Tragically, the Currans have been toldby a number of specialists that the only procedure available to remove the cyst in Canada is invasive and too dangerous. In the meantime, Mikayla has been trying to manage her symptoms, seeing various doctors, from neurosurgeons to psychologists, and each trying to pass the buck on to another specialty.

“It was like a vicious circle,” recalled her mother, Angela. “Nobody’s taking ownership. Nobody’s taken us on and said ‘we can’t do it here, but let’s send her somewhere where they can help.’ “

“She can’t keep living like this. She’s crying and saying ‘mom, please help me.’ It’s been a year of hell.”

Enter Dr. Dong Kim, chief of neurosurgery at University of Texas Hospital.

"He said ‘I absolutely, 100 per cent think I can help you and my office will do everything they can to make that happen,'" said Sheldon.

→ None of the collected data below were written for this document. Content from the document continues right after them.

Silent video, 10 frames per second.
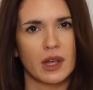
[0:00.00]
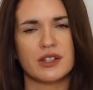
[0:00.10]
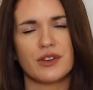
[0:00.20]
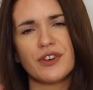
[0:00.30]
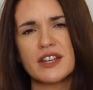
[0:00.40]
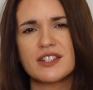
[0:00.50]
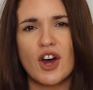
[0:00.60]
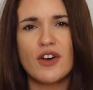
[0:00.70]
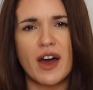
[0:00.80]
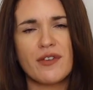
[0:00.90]
So first
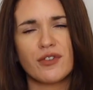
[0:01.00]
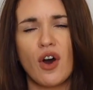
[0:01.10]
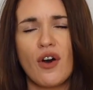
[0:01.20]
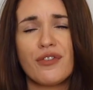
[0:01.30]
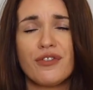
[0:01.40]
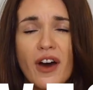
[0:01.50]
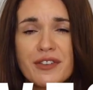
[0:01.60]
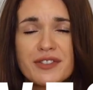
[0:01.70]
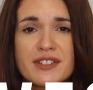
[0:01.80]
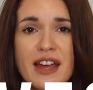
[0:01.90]
off, I've got
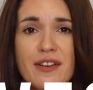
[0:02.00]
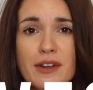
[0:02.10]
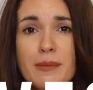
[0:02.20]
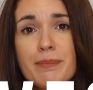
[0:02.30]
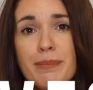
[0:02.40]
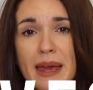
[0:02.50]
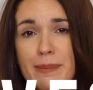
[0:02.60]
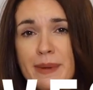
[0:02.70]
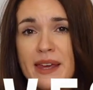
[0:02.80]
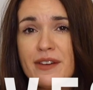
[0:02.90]
5 to 7
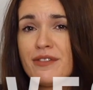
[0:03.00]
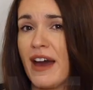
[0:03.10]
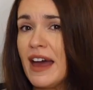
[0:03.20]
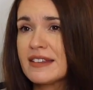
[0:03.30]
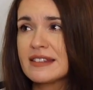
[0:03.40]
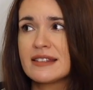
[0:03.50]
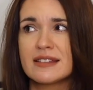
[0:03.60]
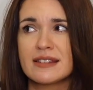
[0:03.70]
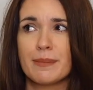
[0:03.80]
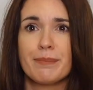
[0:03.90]
baby
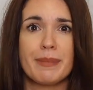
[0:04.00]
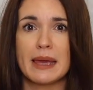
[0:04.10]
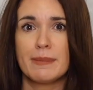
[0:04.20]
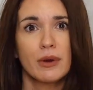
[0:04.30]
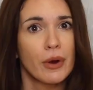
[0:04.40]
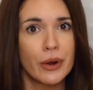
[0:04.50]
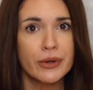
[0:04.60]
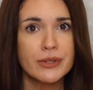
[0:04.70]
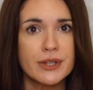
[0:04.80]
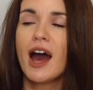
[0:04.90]
vests, baby
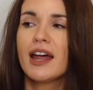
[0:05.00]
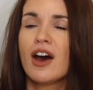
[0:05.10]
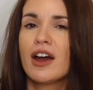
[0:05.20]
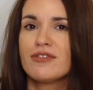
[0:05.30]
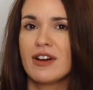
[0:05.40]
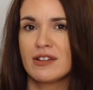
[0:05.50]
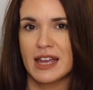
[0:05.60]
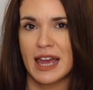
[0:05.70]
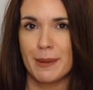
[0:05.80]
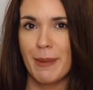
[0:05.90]
grows, and I found
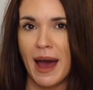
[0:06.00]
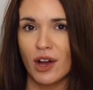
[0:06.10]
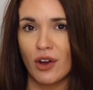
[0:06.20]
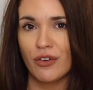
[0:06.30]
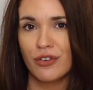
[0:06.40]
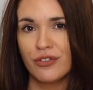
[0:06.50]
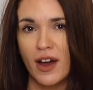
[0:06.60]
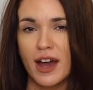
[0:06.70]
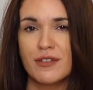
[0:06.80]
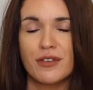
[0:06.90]
a pack of
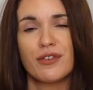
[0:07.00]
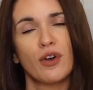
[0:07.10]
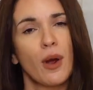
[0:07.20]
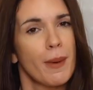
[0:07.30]
5 from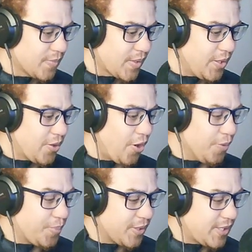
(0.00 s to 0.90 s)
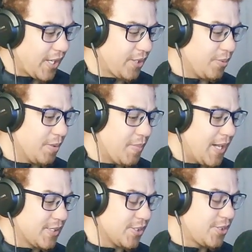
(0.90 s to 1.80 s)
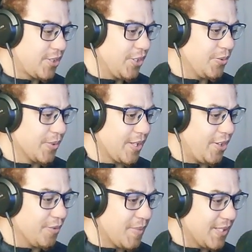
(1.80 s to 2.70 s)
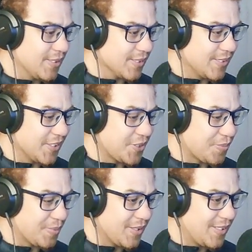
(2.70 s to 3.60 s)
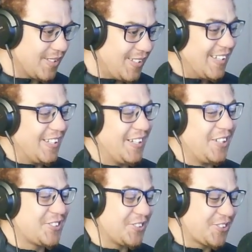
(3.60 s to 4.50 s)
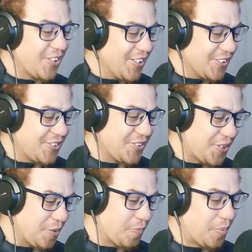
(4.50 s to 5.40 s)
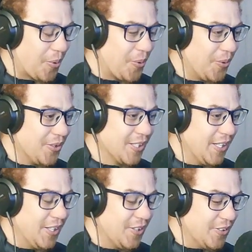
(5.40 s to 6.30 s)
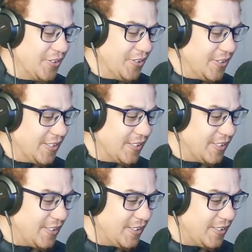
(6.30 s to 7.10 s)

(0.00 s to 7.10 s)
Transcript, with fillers: You can't protect what matters to you without mental discipline. And now she's starting to see Paul in Rudy.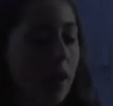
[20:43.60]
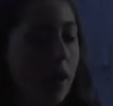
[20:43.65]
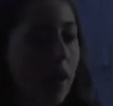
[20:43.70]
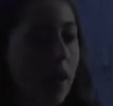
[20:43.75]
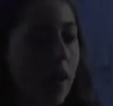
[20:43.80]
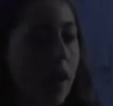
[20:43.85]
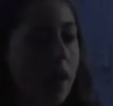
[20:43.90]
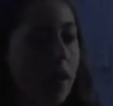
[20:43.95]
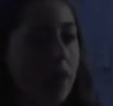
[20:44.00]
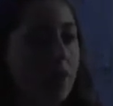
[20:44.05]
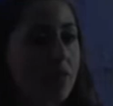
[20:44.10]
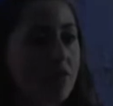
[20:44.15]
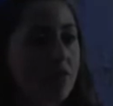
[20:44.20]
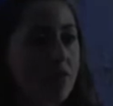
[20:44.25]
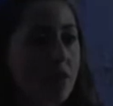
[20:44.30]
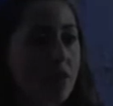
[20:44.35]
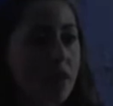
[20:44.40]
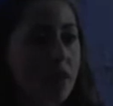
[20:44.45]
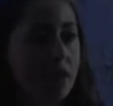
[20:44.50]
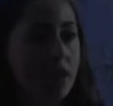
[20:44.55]
I am
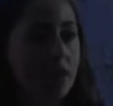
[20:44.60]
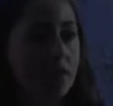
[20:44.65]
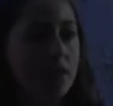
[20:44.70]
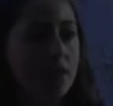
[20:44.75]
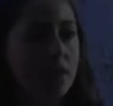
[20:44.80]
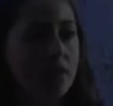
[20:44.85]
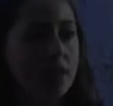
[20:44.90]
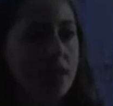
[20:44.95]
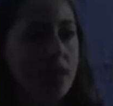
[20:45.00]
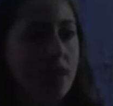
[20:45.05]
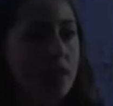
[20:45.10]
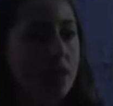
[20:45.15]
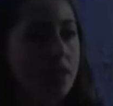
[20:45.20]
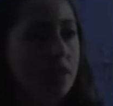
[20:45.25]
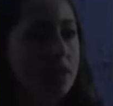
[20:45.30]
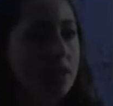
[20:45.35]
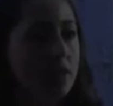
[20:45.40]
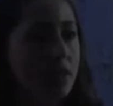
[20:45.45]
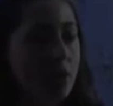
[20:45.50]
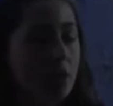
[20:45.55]
feeling this
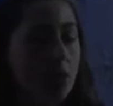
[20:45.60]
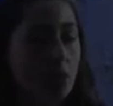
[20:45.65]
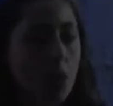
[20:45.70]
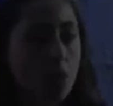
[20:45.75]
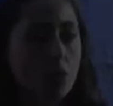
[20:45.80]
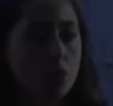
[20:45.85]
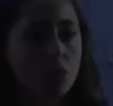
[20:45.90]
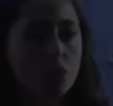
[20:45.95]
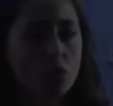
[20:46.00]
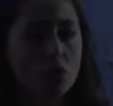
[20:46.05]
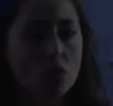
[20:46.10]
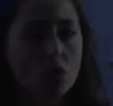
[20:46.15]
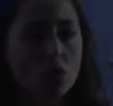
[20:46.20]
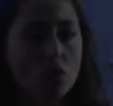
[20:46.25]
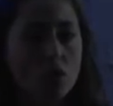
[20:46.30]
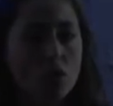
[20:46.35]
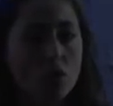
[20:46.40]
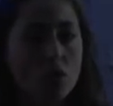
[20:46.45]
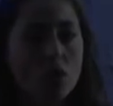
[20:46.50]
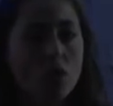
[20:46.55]
uneasy emotion,
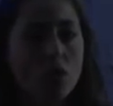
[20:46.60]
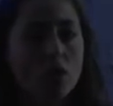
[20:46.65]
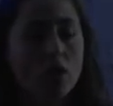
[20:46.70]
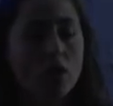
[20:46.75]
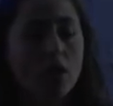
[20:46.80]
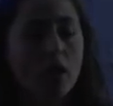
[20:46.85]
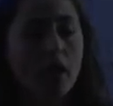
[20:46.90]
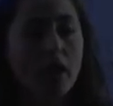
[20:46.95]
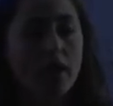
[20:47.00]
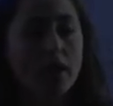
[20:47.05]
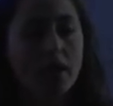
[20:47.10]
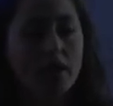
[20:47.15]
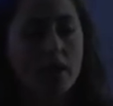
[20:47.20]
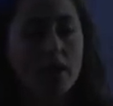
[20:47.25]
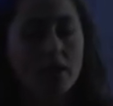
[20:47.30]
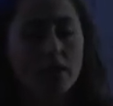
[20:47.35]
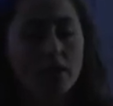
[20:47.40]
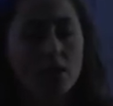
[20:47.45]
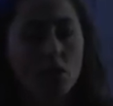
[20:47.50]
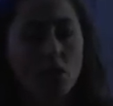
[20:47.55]
and it
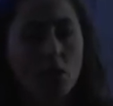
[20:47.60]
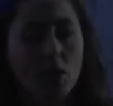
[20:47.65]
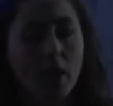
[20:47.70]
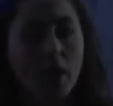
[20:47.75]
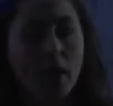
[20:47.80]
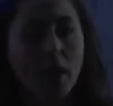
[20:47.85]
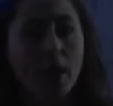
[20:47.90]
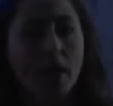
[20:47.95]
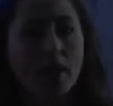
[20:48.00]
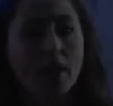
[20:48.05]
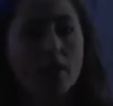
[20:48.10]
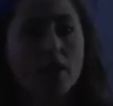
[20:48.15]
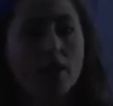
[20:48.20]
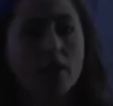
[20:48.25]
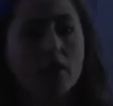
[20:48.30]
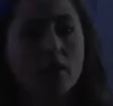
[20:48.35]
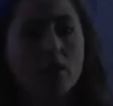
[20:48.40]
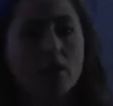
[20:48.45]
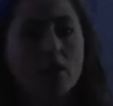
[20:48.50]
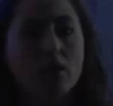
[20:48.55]
is okay.
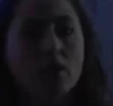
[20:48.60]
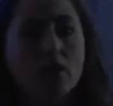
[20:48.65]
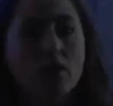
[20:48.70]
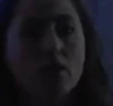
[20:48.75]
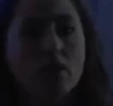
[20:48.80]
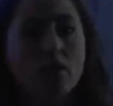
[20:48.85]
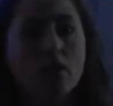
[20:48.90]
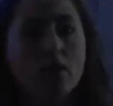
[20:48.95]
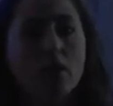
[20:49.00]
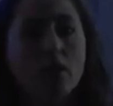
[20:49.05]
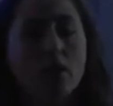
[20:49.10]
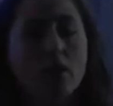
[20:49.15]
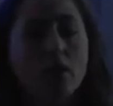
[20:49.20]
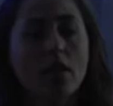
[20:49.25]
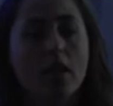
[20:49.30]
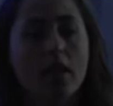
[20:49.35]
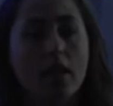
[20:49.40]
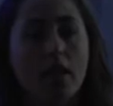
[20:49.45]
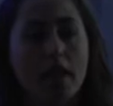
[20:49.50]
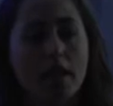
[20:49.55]

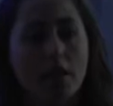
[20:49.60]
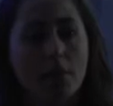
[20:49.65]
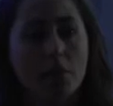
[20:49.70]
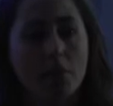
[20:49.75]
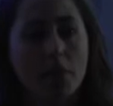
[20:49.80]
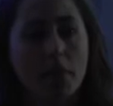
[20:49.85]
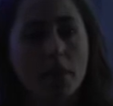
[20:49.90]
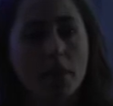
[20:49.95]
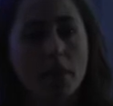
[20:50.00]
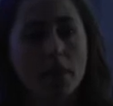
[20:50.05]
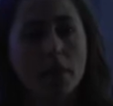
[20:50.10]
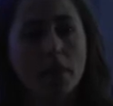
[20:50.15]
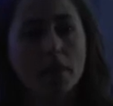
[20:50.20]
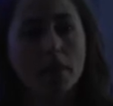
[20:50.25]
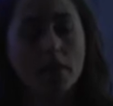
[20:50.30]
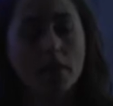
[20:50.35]
Let it be.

“It’s reassuring that after a whole year of doing this round-and-round and all the mounting frustrations because of our systems to finally have someone say ‘yes we’re going to help you.’ It’s incredible.”

“The surgeon has done operations on adults with cysts a quarter of the size [of Mikayla’s],” added Angela. “He was quite surprised and couldn’t believe that they don’t do that [surgery] in Canada.”

Dr. Kim routinely performs surgeries to remove pineal cysts and is confident that there is a greater than 95 per cent chance that Mikayla will come out of surgery completely symptom free. She will be heading south in June to receive the treatment.

The only caveat: the surgery itself will cost $210,000 plus the associated costs of travel and living in Texas for three weeks while Mikayla recuperates.

The Currans have begun the long process of applying for funding from Alberta Health, but aren’t holding their breath for results; they know of least two other Alberta cases of symptomatic pineal cysts whom the province has declined funding.

The family has reached out to the global community via the Internet to ask for help.

“It’s the hardest thing to ask for help, but when it’s your child you do what you have to,” said Sheldon.

“We’ve never been on this side before. Being a business owner, I was always the one doing the donating and not really thinking about it. Now, being on the other side of the fence, it’s very humbling.”

The fundraising efforts have only been going on for the last week, but the Currans said the response they’ve received has been overwhelming.

“The whole community has been amazing,” said Angela. “Not just friends and family, but complete strangers.”

For Mikayla, she’s a bit scared for the upcoming surgery, but is looking forward to being healthy again and having her life get back to normal.

“[I want] to swim, I miss being with my friends,” she whispered.

(note: the Currans were able to fundraise well over the needed $210,000. Excess monies were donated back into the community.)